What’s in a Name? Why BalligART?


I’m so encouraged by all the supportive comments I’ve received – a big thank you to you all!

I decided to call this site BalligART because our home in the Darling Ranges is called Balligar and this is where I have my studio (formerly a formal lounge) and where I am surrounded by inspiration – the flora of the Australian bush.  We named our home Balligar as it means ‘Grasstree’ in the local Aboriginal Noongar language and we are lucky to have many of them on our block.  This is one of them – or three?

One or Three?

One or Three?

The grass trees have inspired paintings of course!  I’ll post about them another time.

BalligART’s icon is, for now at least, my painting of a Pincushion Hakea Laurina flower. This Hakea is a native of south west Australia.  It is quite a large shrub that has beautiful pincushion like flowers that are no more than 5cm across and so often go unnoticed.  I decided to paint a single flower and to paint it BIG and to paint it in such a way that it gets noticed!  I felt bold when I painted it as it was the first time I’d painted anything so big.  So it seemed a fitting icon – it reminds me to be bold and get noticed!

The acrylic painting is 1 metre square and certainly has presence!  In reality the colours of the painting, particularly the greens, are richer but hopefully this photo gives you a reasonable impression.

I was pleased that underpainting the flower head in layers of transparent Lemon Yellow and then layering with glazes of Cadmium Red Light and Ultramarine (in the shadow areas) really worked to give a 3D effect and to make it glow!

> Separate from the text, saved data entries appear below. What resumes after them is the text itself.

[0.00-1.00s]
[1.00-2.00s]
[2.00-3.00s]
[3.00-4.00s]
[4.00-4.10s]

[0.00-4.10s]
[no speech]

Whilst the flower head is pretty realistic the background obviously isn’t.  I thought that a less than realistic background would increase the focus on the flower.  Also, it was a deliberate decision to use a limited palette for this and a number of other paintings so they complement each other.

I used masking fluid (normally used in watercolour painting on paper and not on canvas) on the styles while I painted the ball of the flower head and the background to avoid a ‘painted around’ look.  It took me 6 hours to remove the masking fluid!  I’ve since thought that it might have been a better option to underpaint the styles with the very opaque Titanium White after painting everything else!

Someone who really knows how to be bold and get noticed is David Hockney.  At the age of 74 he had an exhibition last year called ‘A Bigger Picture’ at the Royal Academy of Arts in London.  The video found via this link is 2 minutes worth of real inspiration and colourful art: http://www.royalacademy.org.uk/exhibitions/hockney/


PS:  It was a triumph to get images into the right place in the post – wrapping text around them is a challenge for another day!